Krutsinger is the director of government affairs and community engagement for the Department of Children, Youth and Families (DCYF), a state agency that focuses on child welfare.

“A lot of systems have failed the families that ended up at our door,” Kruzinger said. “Educational systems, economic systems and housing systems have failed families. Disproportionally BIPOC families and families [with] lower incomes. Why do families end up in the child welfare system, in the juvenile justice system? And how do we really move up and start preventing problems that are really all about our social determinants of health?”

About 70-80 percent of the youth served by DCYF have prior involvement with child welfare, Kruzinger said. Many leave the juvenile justice system and try to re-enter their communities.

“We have expanded and introduced housing specialists and housing vouchers as we think about meeting the needs of young people in partnership with housing organizations,” Kruzinger said. “Another part of the innovation is that we ran an agency to offer an alternative to imprisonment, the so-called Community Transition Services. Most are really young people giving back to their community.
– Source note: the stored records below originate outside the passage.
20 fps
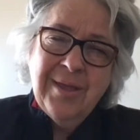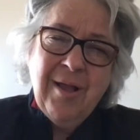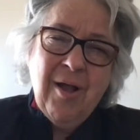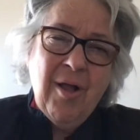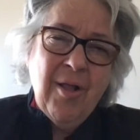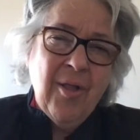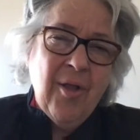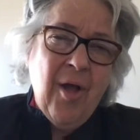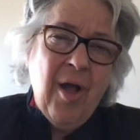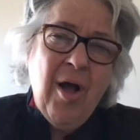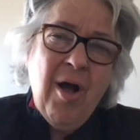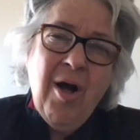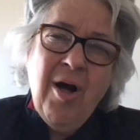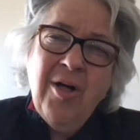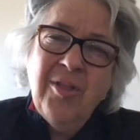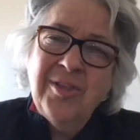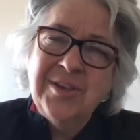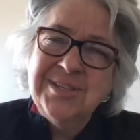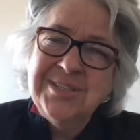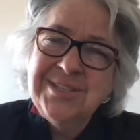and all
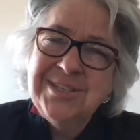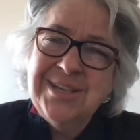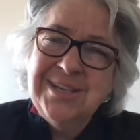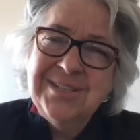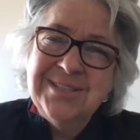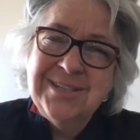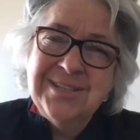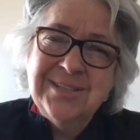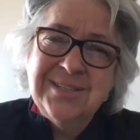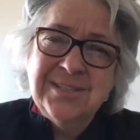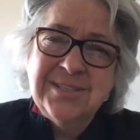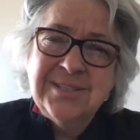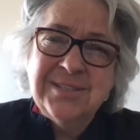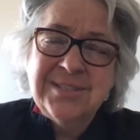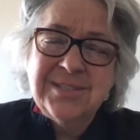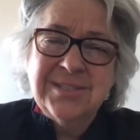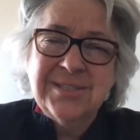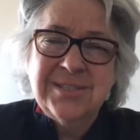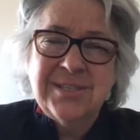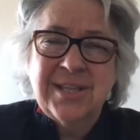the
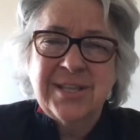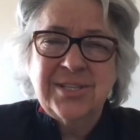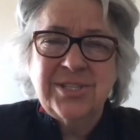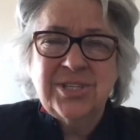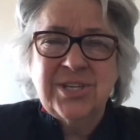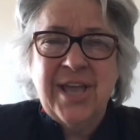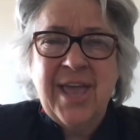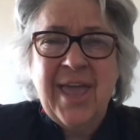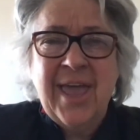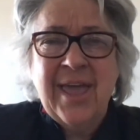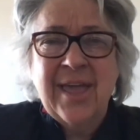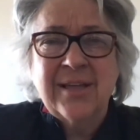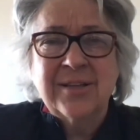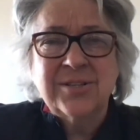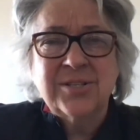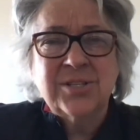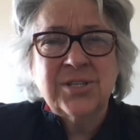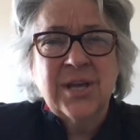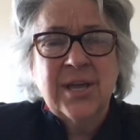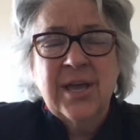seasons that
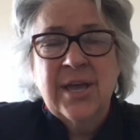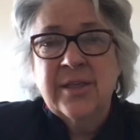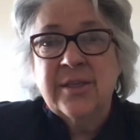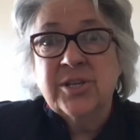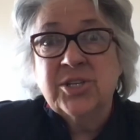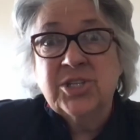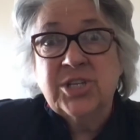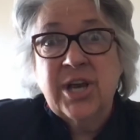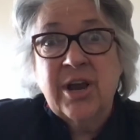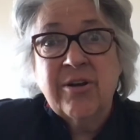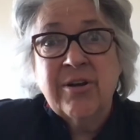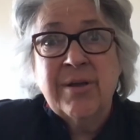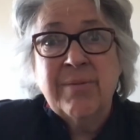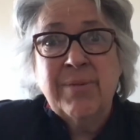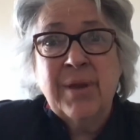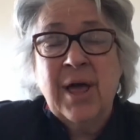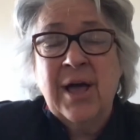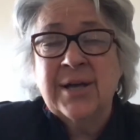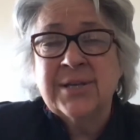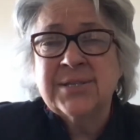change the cherry
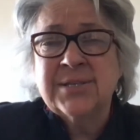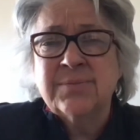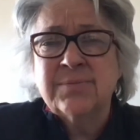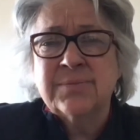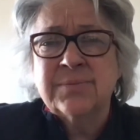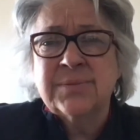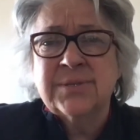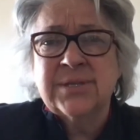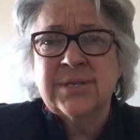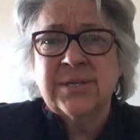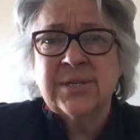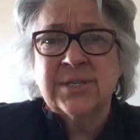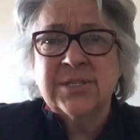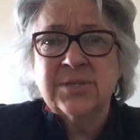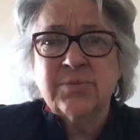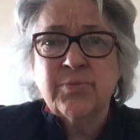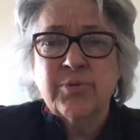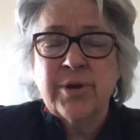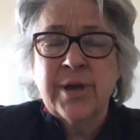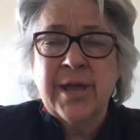blossoms in the
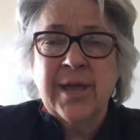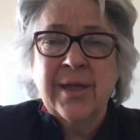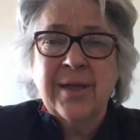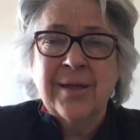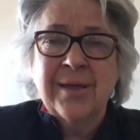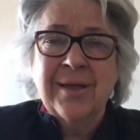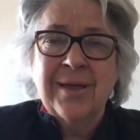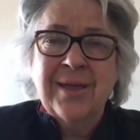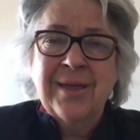spring,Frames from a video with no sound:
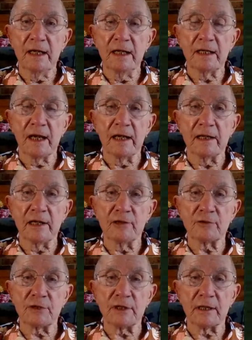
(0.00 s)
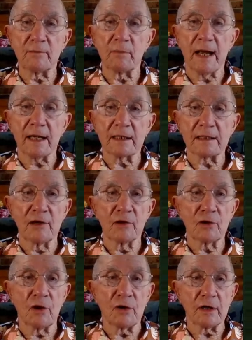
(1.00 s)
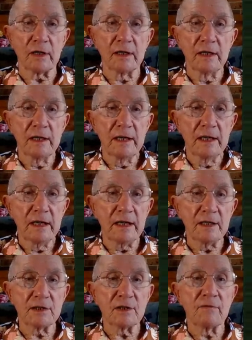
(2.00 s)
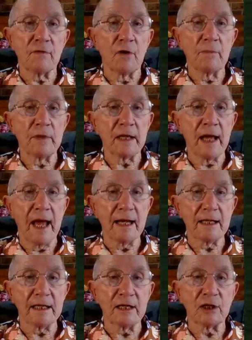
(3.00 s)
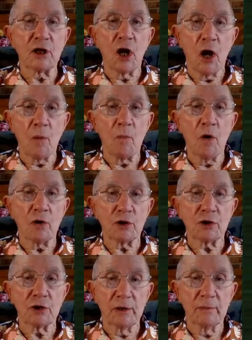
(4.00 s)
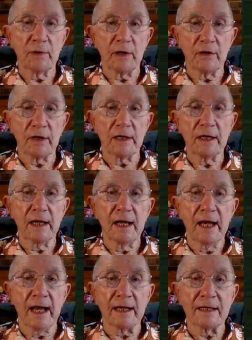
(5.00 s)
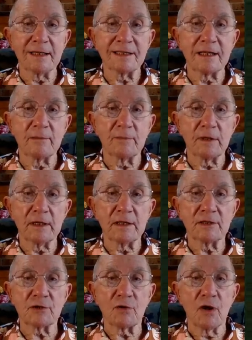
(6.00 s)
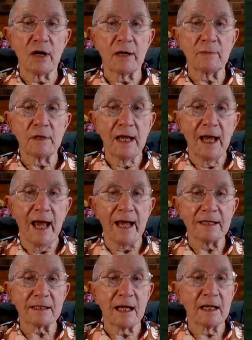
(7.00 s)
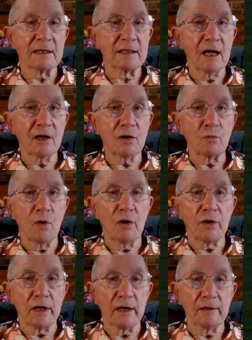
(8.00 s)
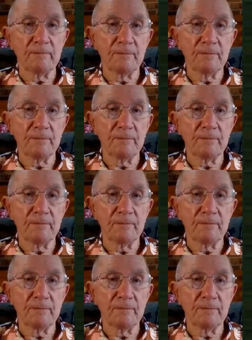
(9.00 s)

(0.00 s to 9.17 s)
in an interesting black terracotta is from the Andean Moche period and is simply described as a duck warrior.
How can we help this transition happen sooner? And one of the questions we were thinking about was how do we make sure that communities are ready so that young people can come back and be successful? So we’ve had a really slow build and rollout of this, but we’ve done some pretty intense work over the last couple of years looking at case profiles and customer studies. Now you’ll see us start asking for the next set of resources to help build the service.”